Die Diskussion über eine mögliche Altersgrenze von 14 Jahren für Social‑Media‑Plattformen löst in Mecklenburg‑Vorpommern spürbare Reaktionen aus. Während die Politik über strengere Regeln nachdenkt, melden sich viele Jugendliche zu Wort – und machen deutlich, dass sie sich in der Debatte bislang kaum berücksichtigt fühlen. Für sie geht es nicht nur um Apps, sondern um Teilhabe, Alltag und Selbstbestimmung.
Jugendliche nutzen Social Media längst selbstverständlich
Gespräche in Schulen und Jugendtreffs zeigen, wie fest Instagram, TikTok oder Snapchat im Alltag verankert sind. Viele Jugendliche nutzen die Plattformen, um Freundschaften zu pflegen, sich zu informieren oder kreativ zu sein. Die Vorstellung, erst ab 14 Jahren offiziell Zugang zu haben, wirkt für viele wie ein Rückschritt. Einige berichten, dass sie Social Media bereits mit zehn oder elf Jahren genutzt haben – teils mit Zustimmung der Eltern, teils heimlich. Ein Verbot würde diese Praxis nach Einschätzung vieler eher in inoffizielle Räume verschieben.
Risiken sind bekannt – Wunsch nach Aufklärung statt Verbot
Gleichzeitig benennen Jugendliche klar die Schattenseiten: problematische Inhalte, Druck durch Likes, unangenehme Nachrichten. Doch statt eines pauschalen Verbots wünschen sie sich mehr Aufklärung, mehr Begleitung und mehr digitale Kompetenz – in Schule, Familie und durch die Plattformen selbst. Viele betonen, dass sie nicht bevormundet werden wollen, sondern ernst genommen. Sie wollen mitreden, wenn Regeln entstehen, die ihren Alltag betreffen.

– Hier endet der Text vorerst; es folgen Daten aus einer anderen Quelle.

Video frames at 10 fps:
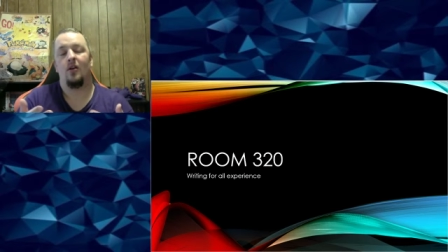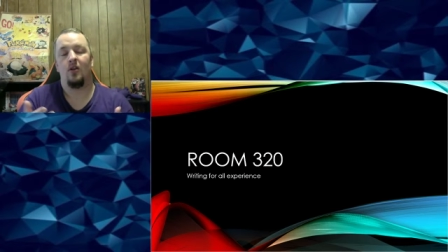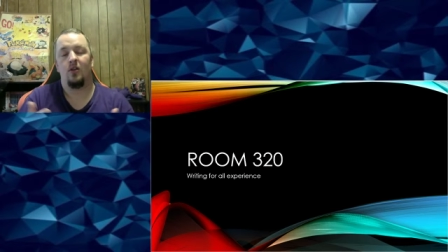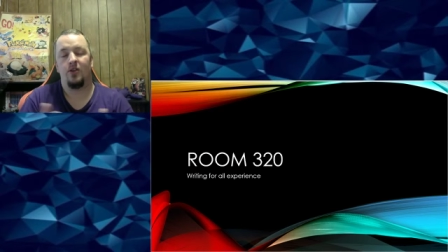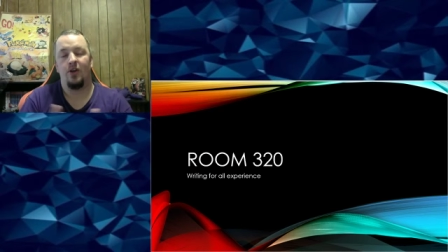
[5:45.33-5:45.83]

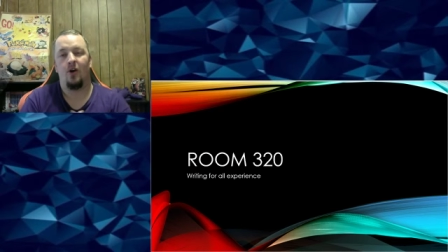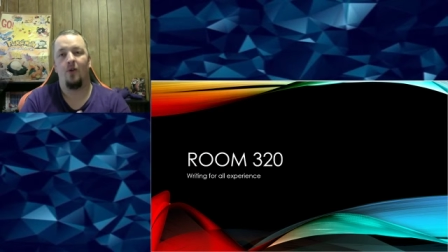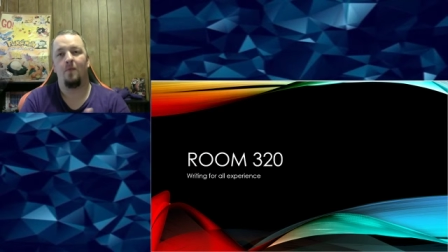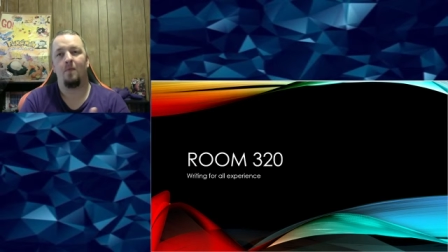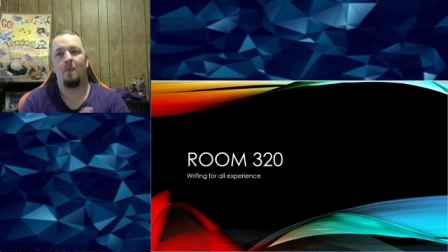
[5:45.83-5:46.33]

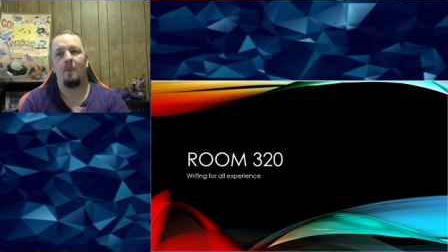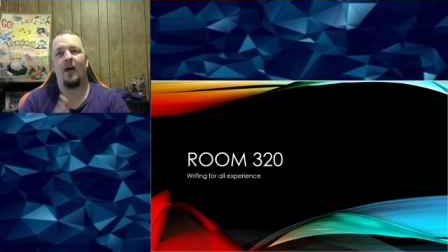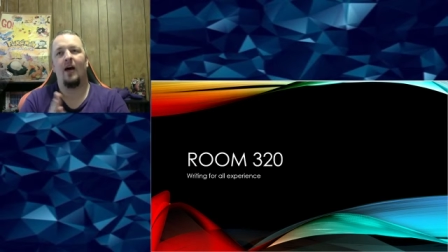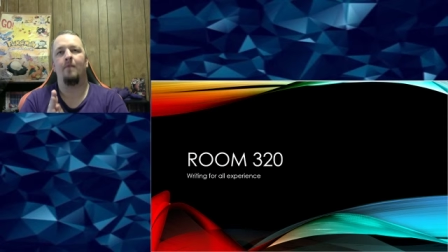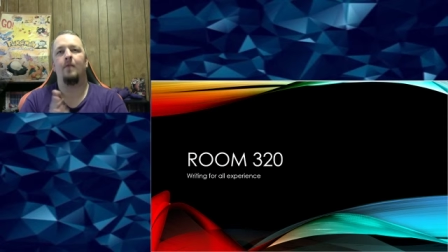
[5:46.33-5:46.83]
So,
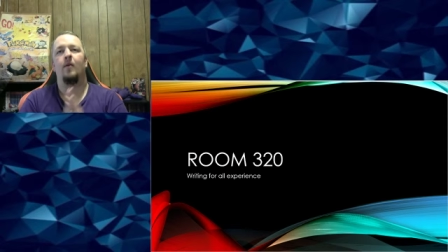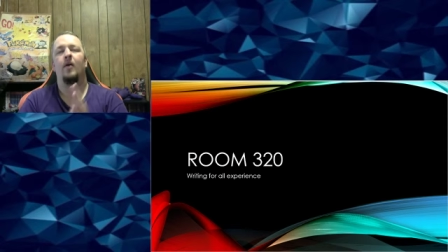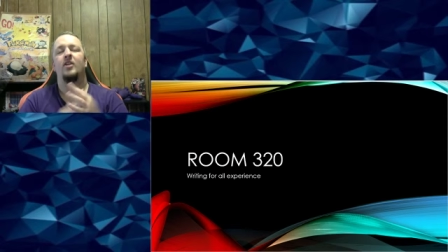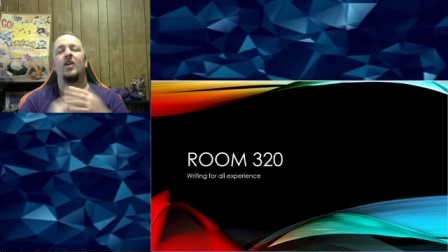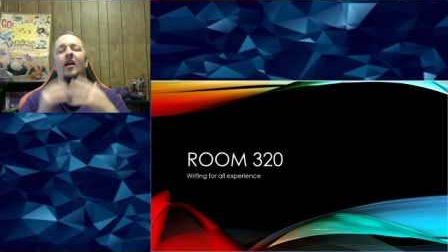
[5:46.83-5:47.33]
a
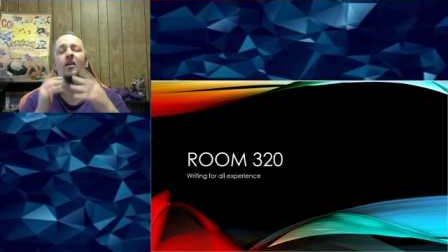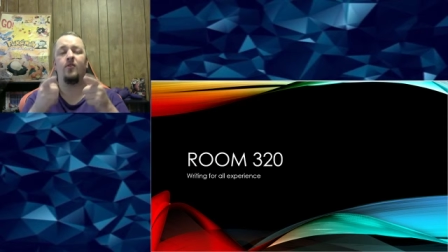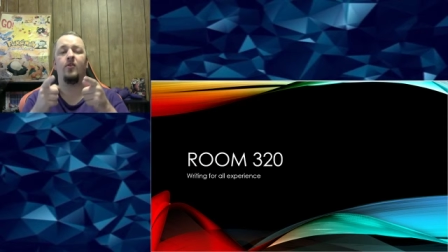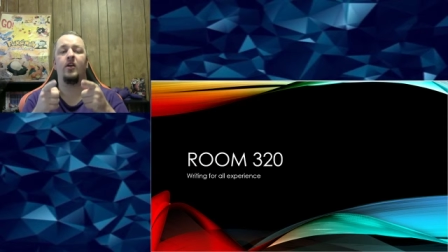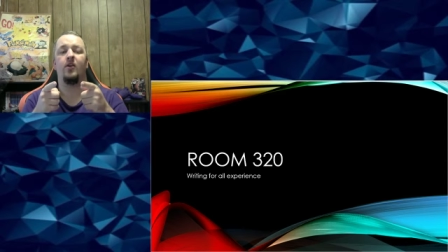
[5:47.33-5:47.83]
challenge
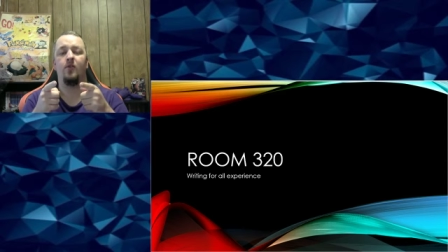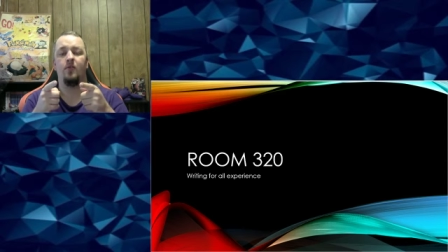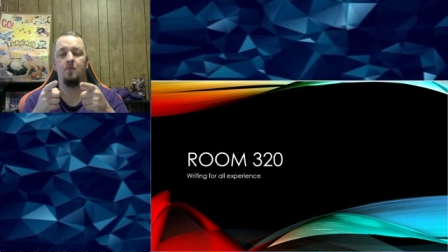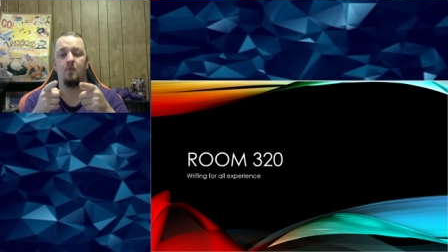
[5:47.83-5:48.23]
for you.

Jugendarbeit warnt vor Verbot ohne Alternativen
Fachkräfte aus der Jugendarbeit mahnen, die Debatte nicht auf eine Altersgrenze zu reduzieren. Digitale Räume seien für junge Menschen essenziell – gerade in einem Flächenland wie Mecklenburg‑Vorpommern, in dem Freizeitangebote oft weit auseinanderliegen. Ein Verbot ohne Alternativen könnte Jugendliche eher isolieren als schützen. Gleichzeitig fordern sie klare Vorgaben für Plattformen, mehr Verantwortung der Anbieter und bessere Strukturen für digitale Bildung.
Wie geht es weiter?
Die politische Diskussion wird in den kommenden Monaten weitergeführt. Für viele Jugendliche in Mecklenburg‑Vorpommern steht dabei nicht nur die Frage im Raum, ob sie Social Media nutzen dürfen, sondern wie sie es sicher, selbstbestimmt und kompetent tun können. Entscheidend wird sein, ob ihre Stimmen gehört werden – und ob Politik und Gesellschaft Wege finden, Schutz und Teilhabe sinnvoll zu verbinden.